Virtual Inheritance There is one final caveat with this implementation: if you continue to allow Derived::foo to be used when what you really mean is Base::foo, you get the diamond problem:
class A : public B, public C;
class B : public D;
class C : public D;
A::DFunc(); // Which D?
This problem can also occur when you use base classes as stateful classes, or when you put function that should be has-a rather than is-a; generally, it's a sign of a need for a restructure. But not always.
In C++, this has a solution that is not very elegant, but works:
class A : public B, public C;
class B : virtual D;
class C : virtual D;
This requires those who implement such classes and hierarchies to think ahead and intentionally make their classes a little slower, to support a possible future usage. But it does solve the problem.
How can we implement this solution?
[ [ D ] [ B ] [ Dptr ] [ C ] [ Dptr ] A ]

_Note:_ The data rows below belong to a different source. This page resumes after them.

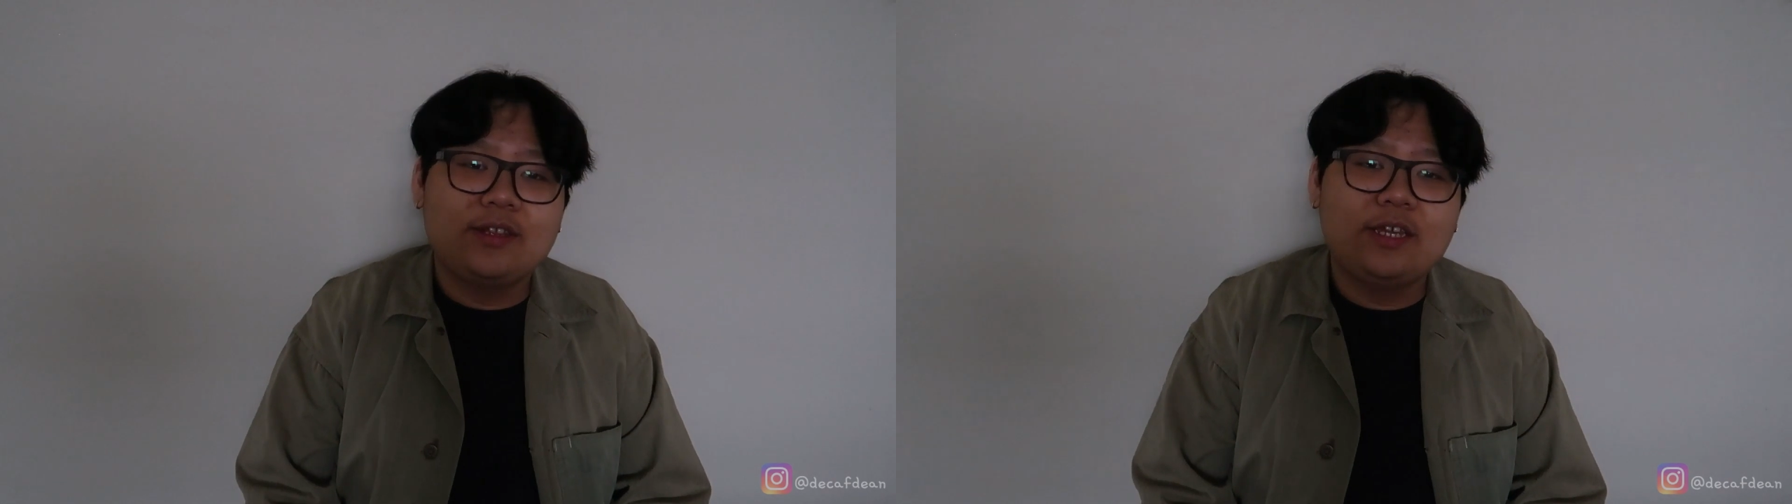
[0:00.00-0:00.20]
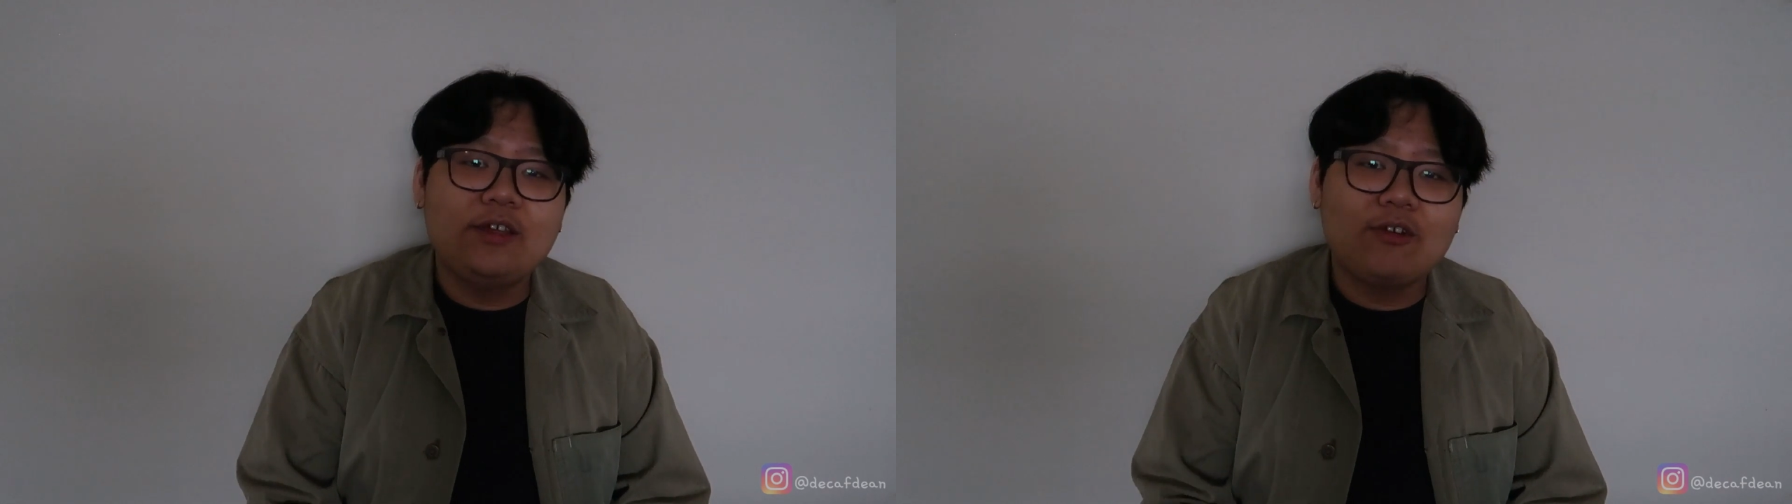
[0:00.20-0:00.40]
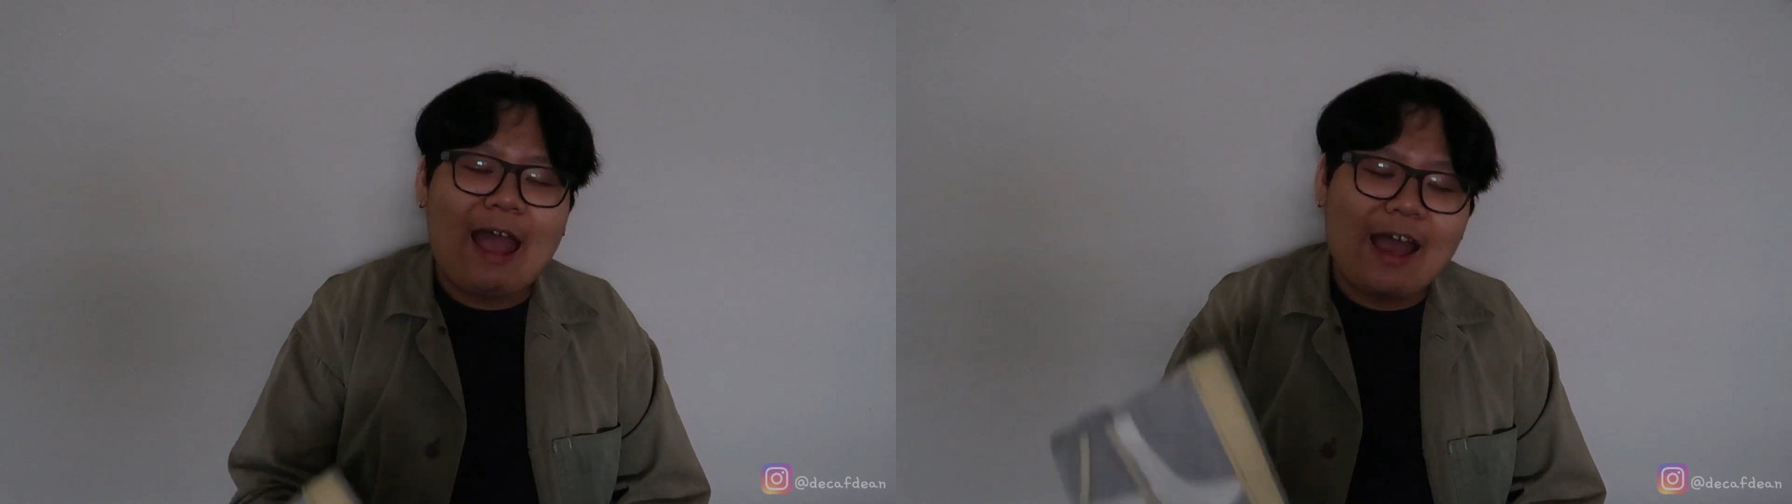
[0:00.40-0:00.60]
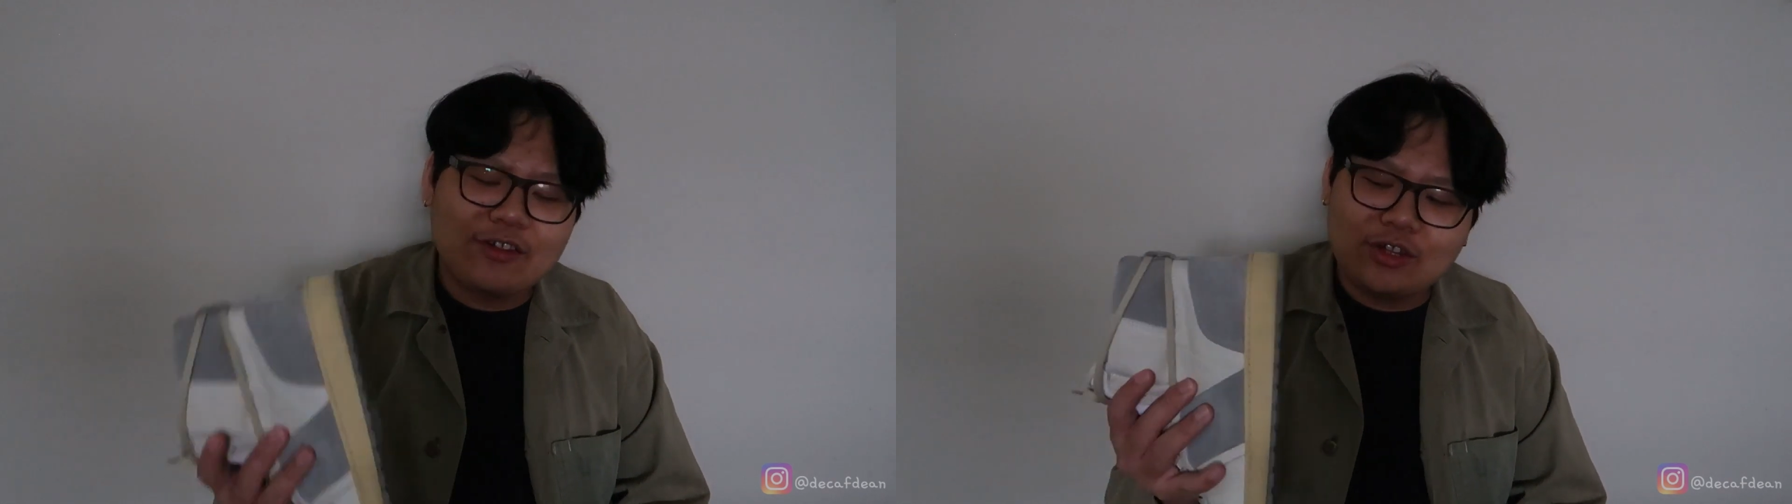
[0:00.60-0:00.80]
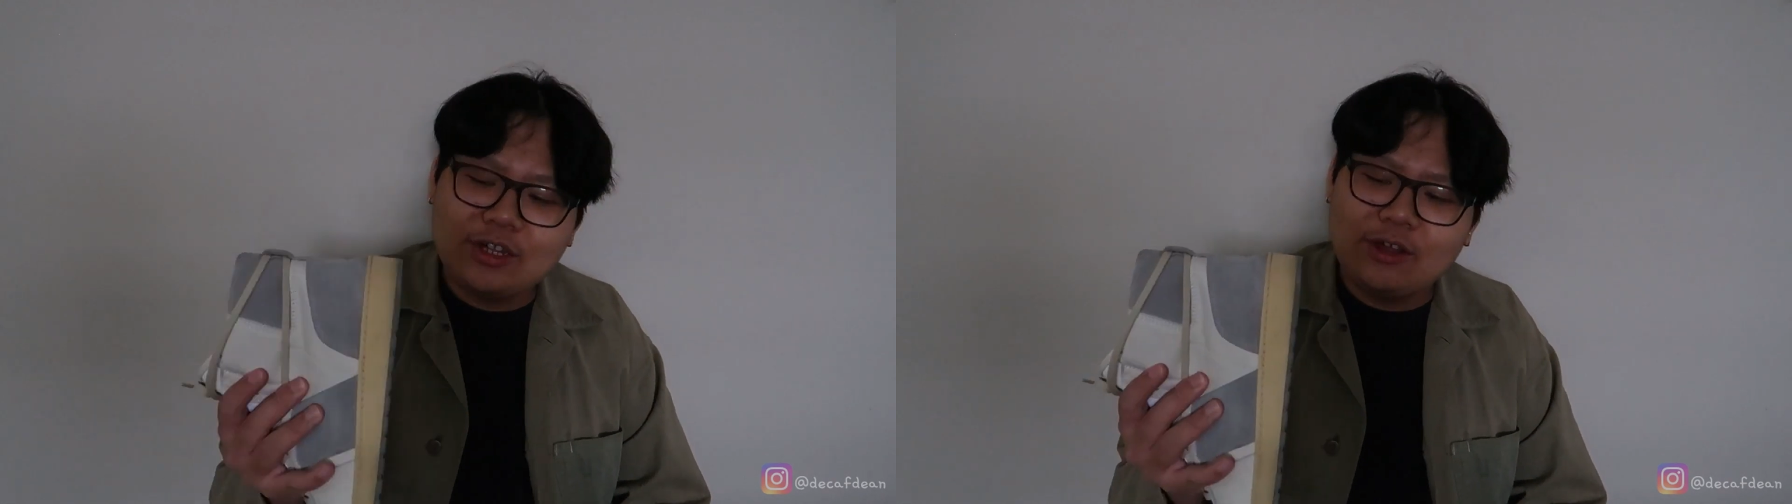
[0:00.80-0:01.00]
these are
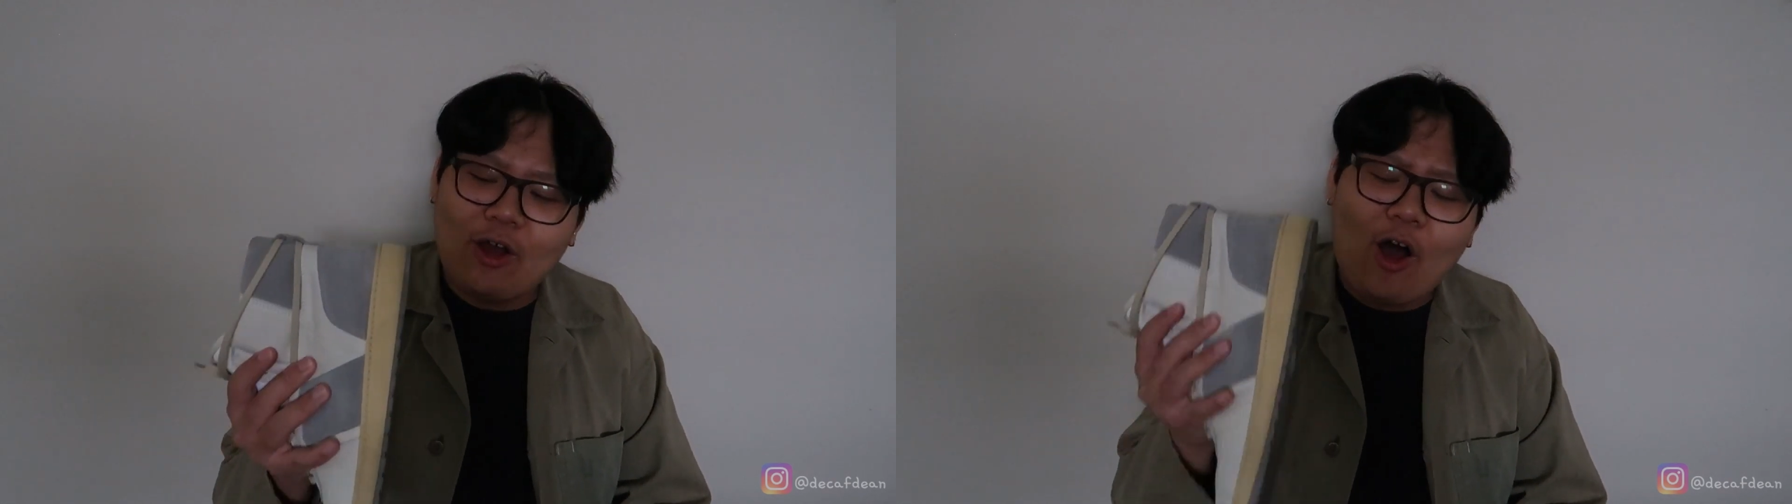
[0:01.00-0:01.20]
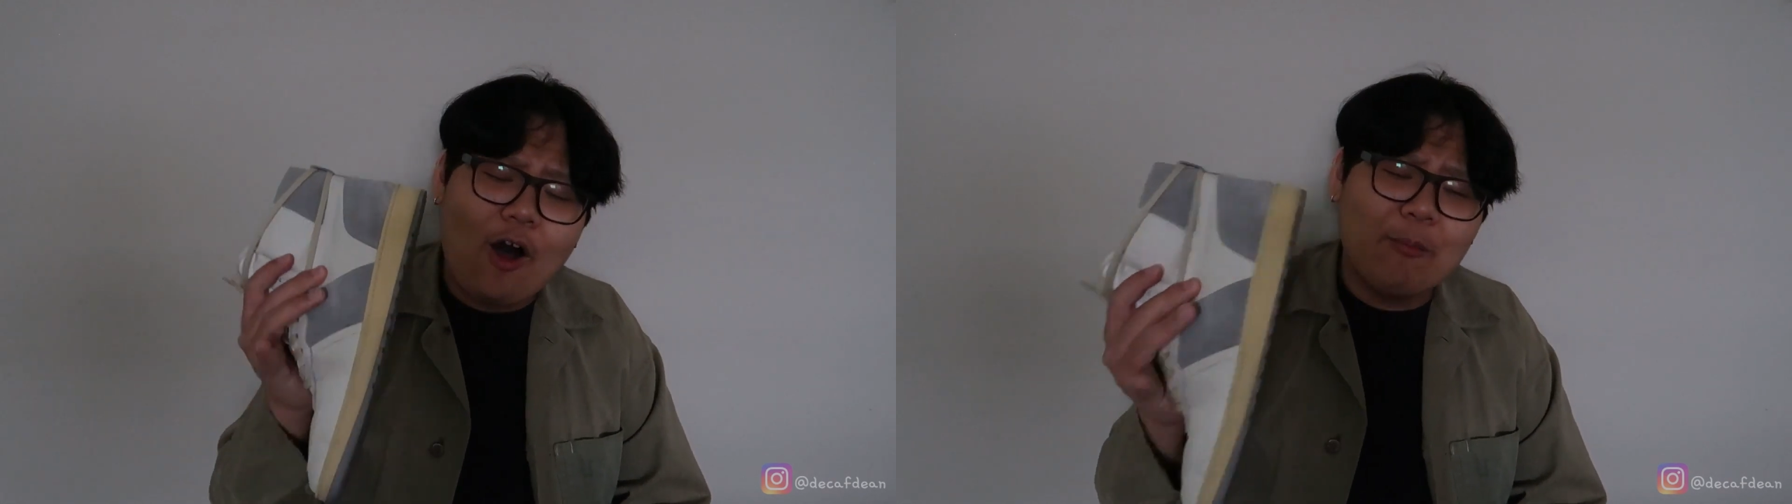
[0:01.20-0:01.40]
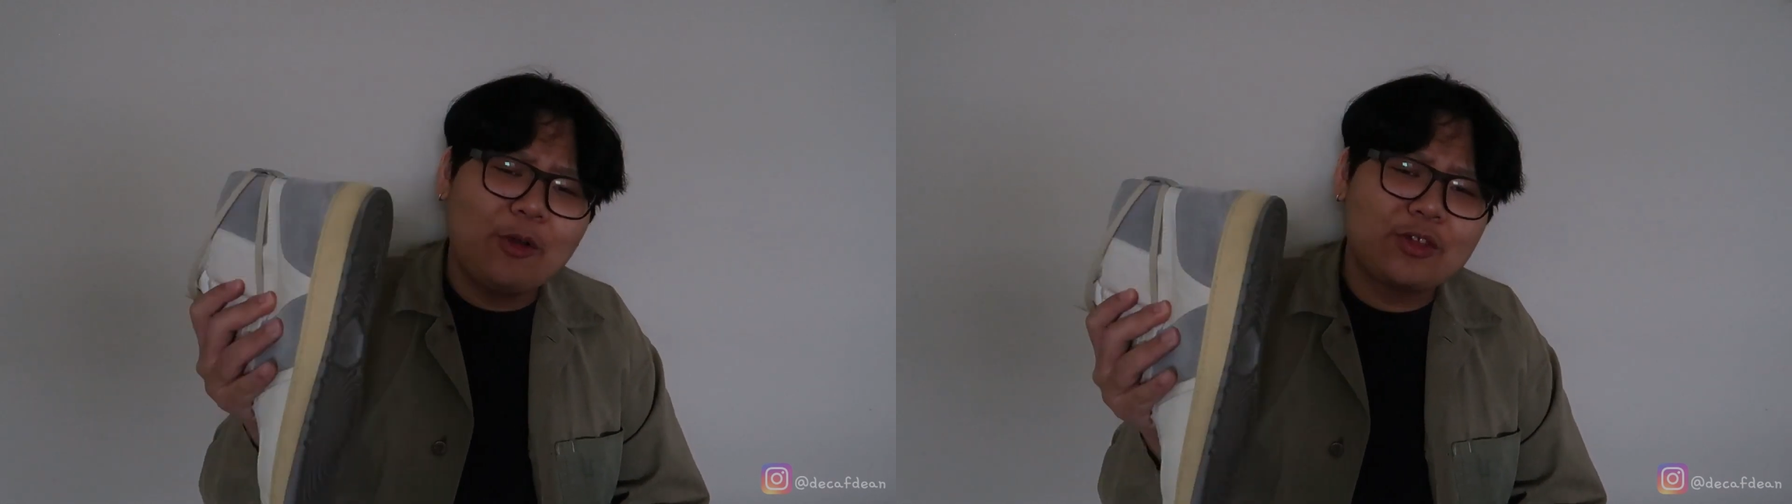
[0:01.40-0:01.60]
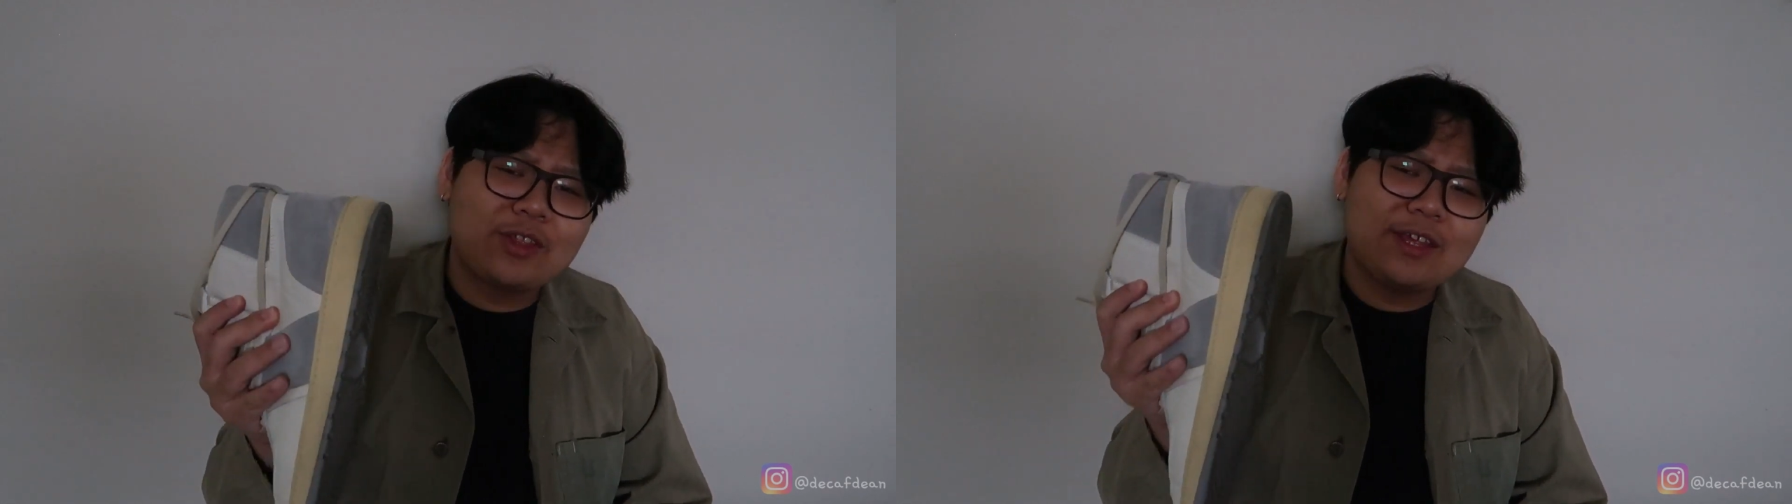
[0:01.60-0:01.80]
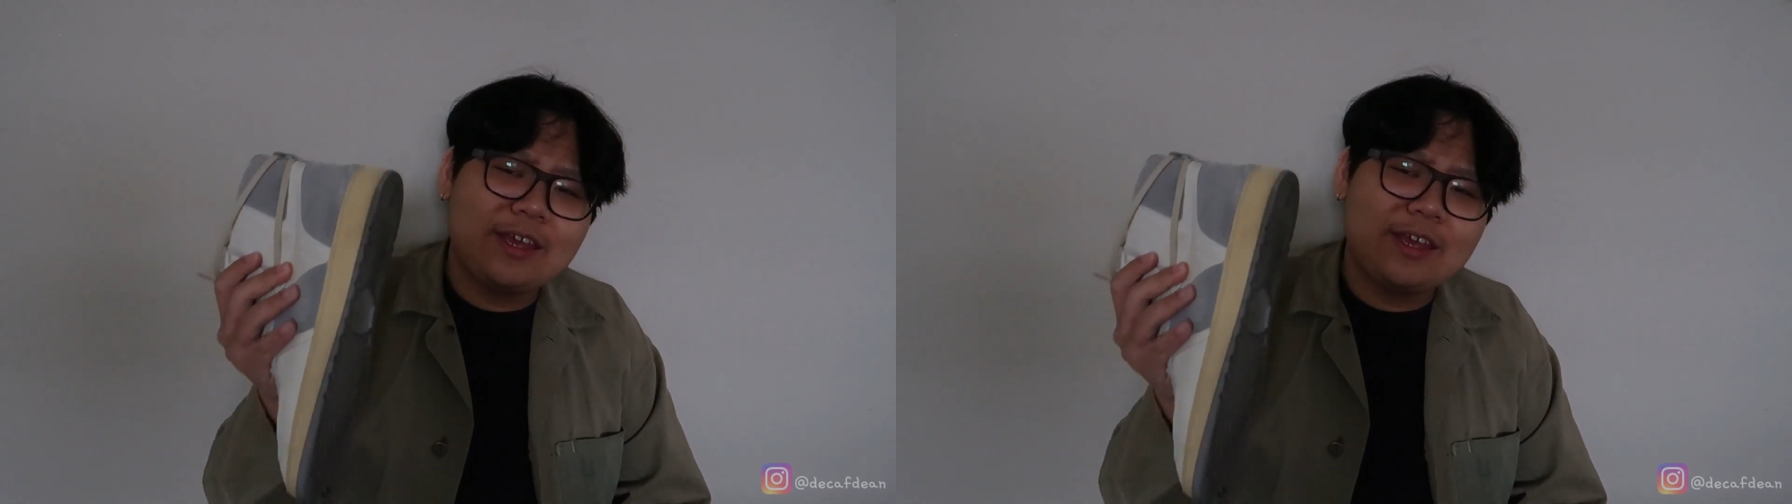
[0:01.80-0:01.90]
actually almost,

Rather than use the base class directly, as in normal inheritance, with virtual inheritance we push all usages of D through a pointer, adding an indirection, while stomping the multiple instantiations into a single one. Notice that both B and C have their own pointer, that both point to the same D; this is because B and C don't know if they are free floating copies or bound in derived objects. The same calls need to be used for both, or virtual functions won't work as expected.
Summary
All of this is straightforward in js.asm.